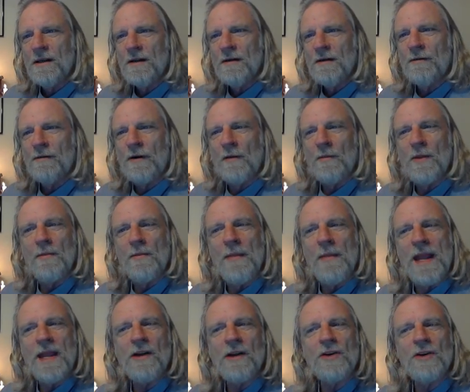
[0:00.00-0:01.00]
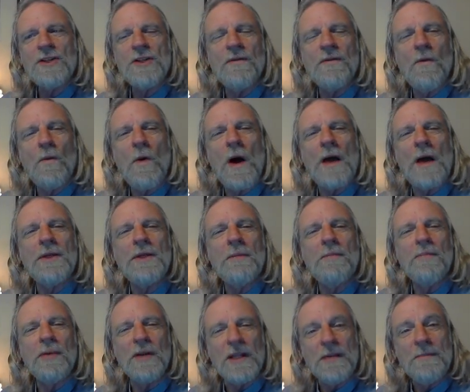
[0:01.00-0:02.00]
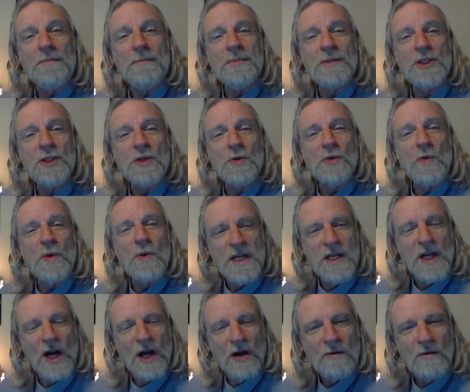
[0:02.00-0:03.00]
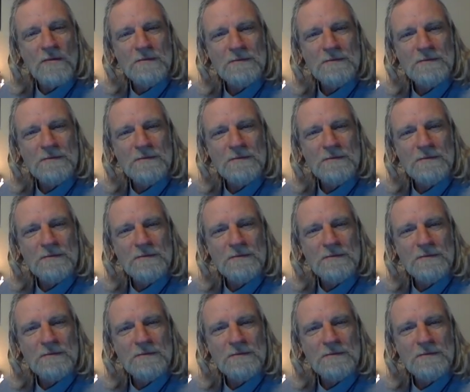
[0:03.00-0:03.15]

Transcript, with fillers: from the makers of What the Bleep Do We Know?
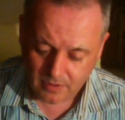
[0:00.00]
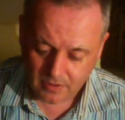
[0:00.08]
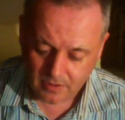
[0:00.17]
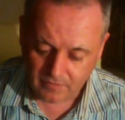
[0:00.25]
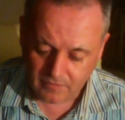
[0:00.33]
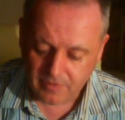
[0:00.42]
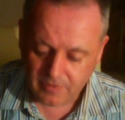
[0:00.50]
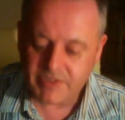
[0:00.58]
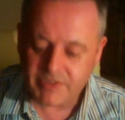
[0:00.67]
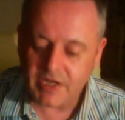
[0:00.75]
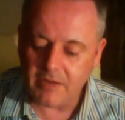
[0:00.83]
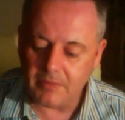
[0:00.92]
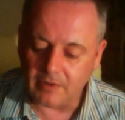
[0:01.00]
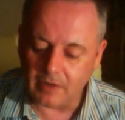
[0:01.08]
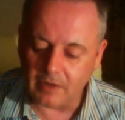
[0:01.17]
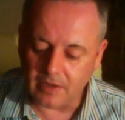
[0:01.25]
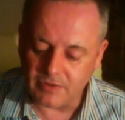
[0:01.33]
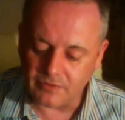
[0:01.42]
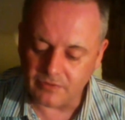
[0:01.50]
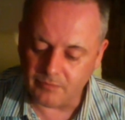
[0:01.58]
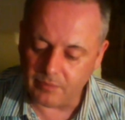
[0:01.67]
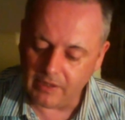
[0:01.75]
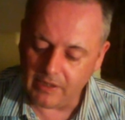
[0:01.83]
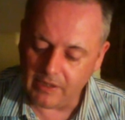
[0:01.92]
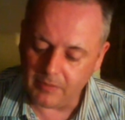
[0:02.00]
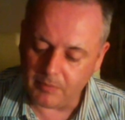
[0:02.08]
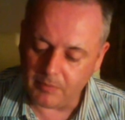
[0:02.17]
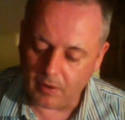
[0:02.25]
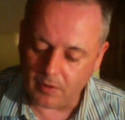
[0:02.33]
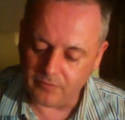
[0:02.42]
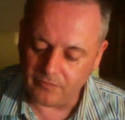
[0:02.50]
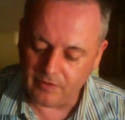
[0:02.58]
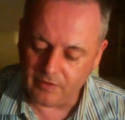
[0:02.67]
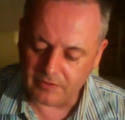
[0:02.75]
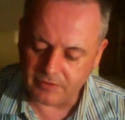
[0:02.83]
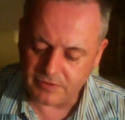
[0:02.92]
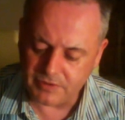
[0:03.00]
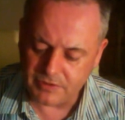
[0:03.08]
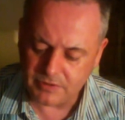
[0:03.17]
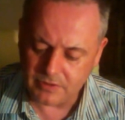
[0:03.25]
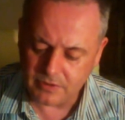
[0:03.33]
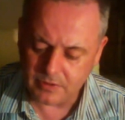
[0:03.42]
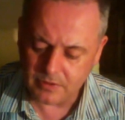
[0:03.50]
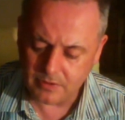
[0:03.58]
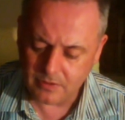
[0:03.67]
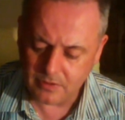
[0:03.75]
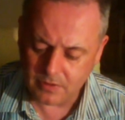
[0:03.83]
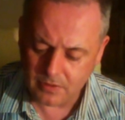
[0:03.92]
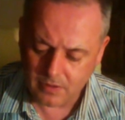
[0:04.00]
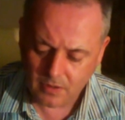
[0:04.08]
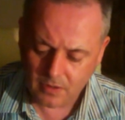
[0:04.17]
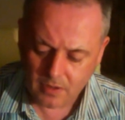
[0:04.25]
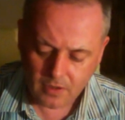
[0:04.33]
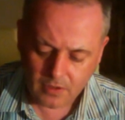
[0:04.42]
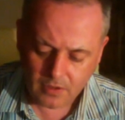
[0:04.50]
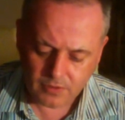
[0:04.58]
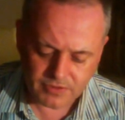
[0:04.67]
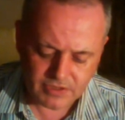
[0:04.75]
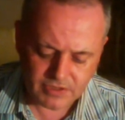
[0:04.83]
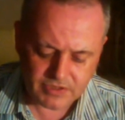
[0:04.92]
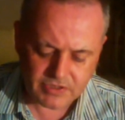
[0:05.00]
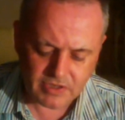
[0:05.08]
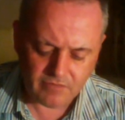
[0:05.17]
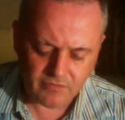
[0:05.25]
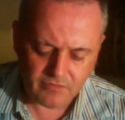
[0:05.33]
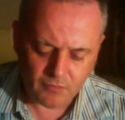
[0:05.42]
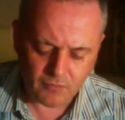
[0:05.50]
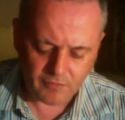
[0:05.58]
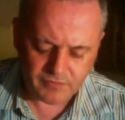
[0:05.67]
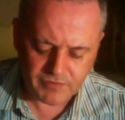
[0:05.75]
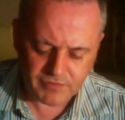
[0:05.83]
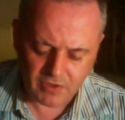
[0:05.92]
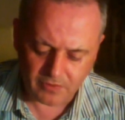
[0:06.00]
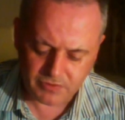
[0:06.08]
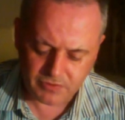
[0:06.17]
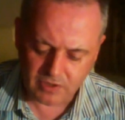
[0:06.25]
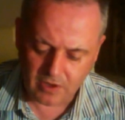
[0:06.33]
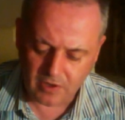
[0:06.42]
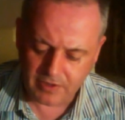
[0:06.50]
the very tableland of bleak-barred fields. Under his 7 Rothschilds lie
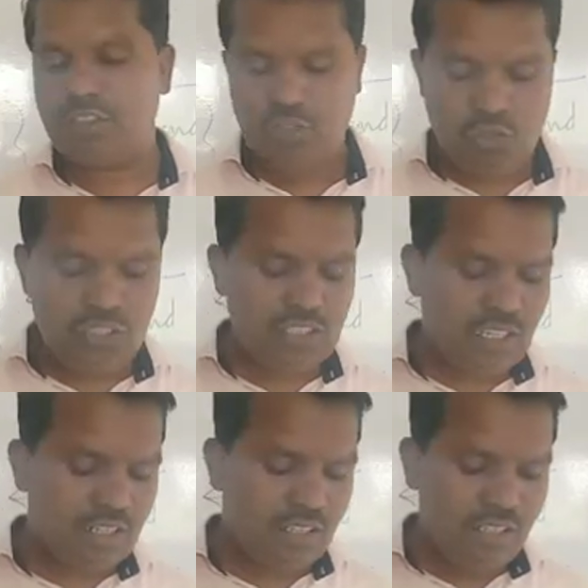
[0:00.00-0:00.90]
So these
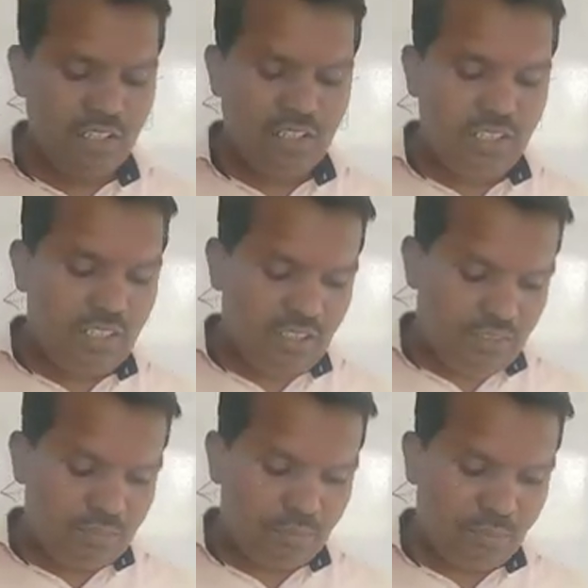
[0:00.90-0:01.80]
are
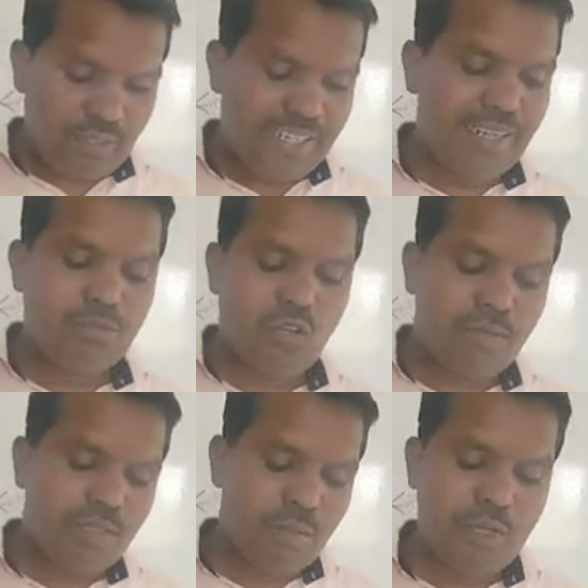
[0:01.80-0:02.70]
the names
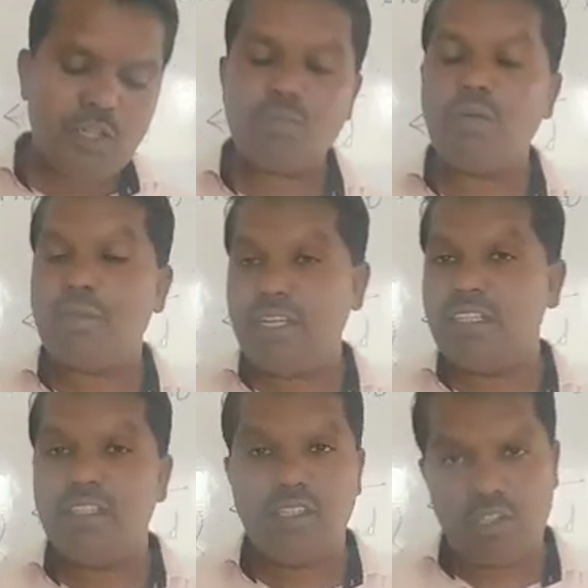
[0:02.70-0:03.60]
of the metamorphic
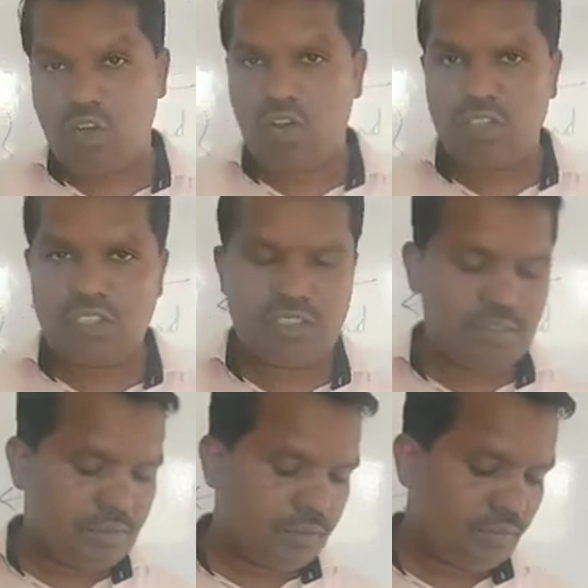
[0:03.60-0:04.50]
rocks.
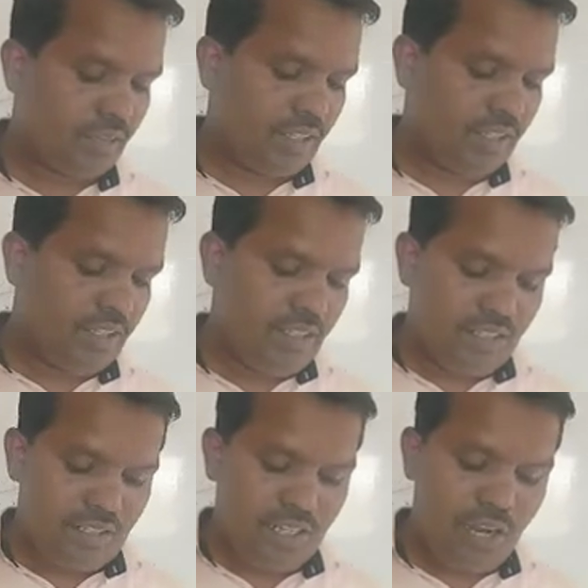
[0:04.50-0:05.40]

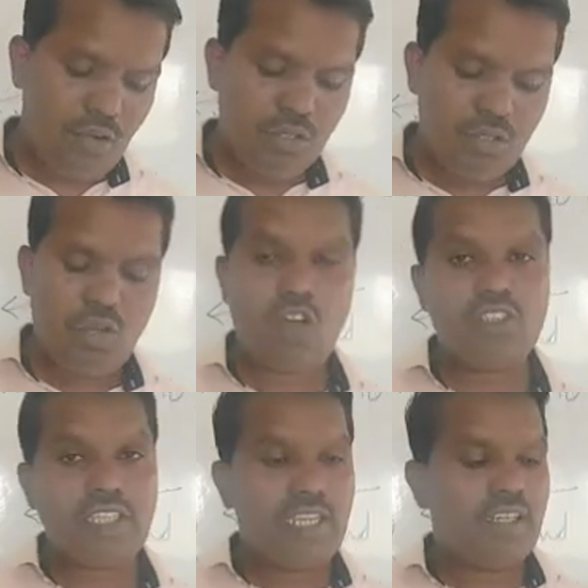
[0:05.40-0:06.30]
Now rock
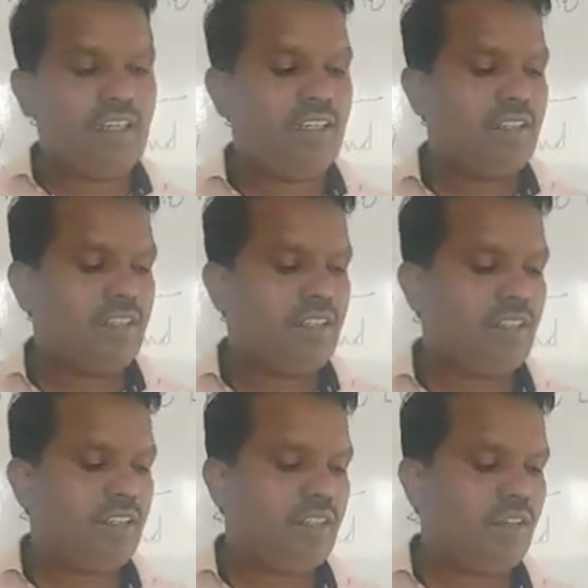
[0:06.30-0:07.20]
cycle.
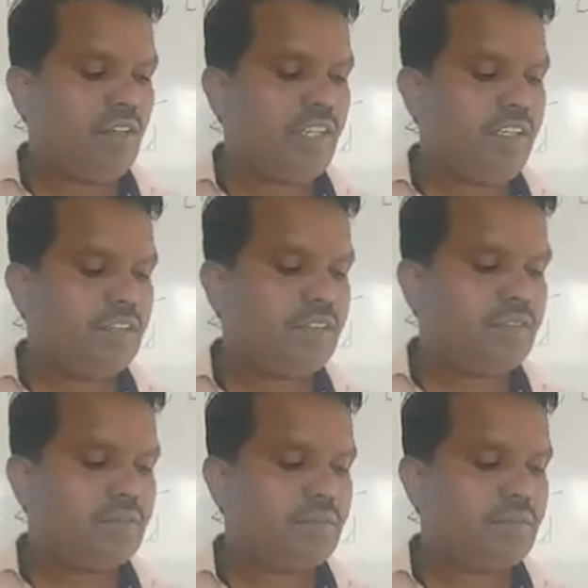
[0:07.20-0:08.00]
Okay.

__DIRECTIONS__
Retype only the lines above from the one with "[0:00.00-0:00.90]" through the last, both ends included, keeping every picture out of the copy.

__TASK ANSWER__
[0:00.00-0:00.90]
So these
[0:00.90-0:01.80]
are
[0:01.80-0:02.70]
the names
[0:02.70-0:03.60]
of the metamorphic
[0:03.60-0:04.50]
rocks.
[0:04.50-0:05.40]

[0:05.40-0:06.30]
Now rock
[0:06.30-0:07.20]
cycle.
[0:07.20-0:08.00]
Okay.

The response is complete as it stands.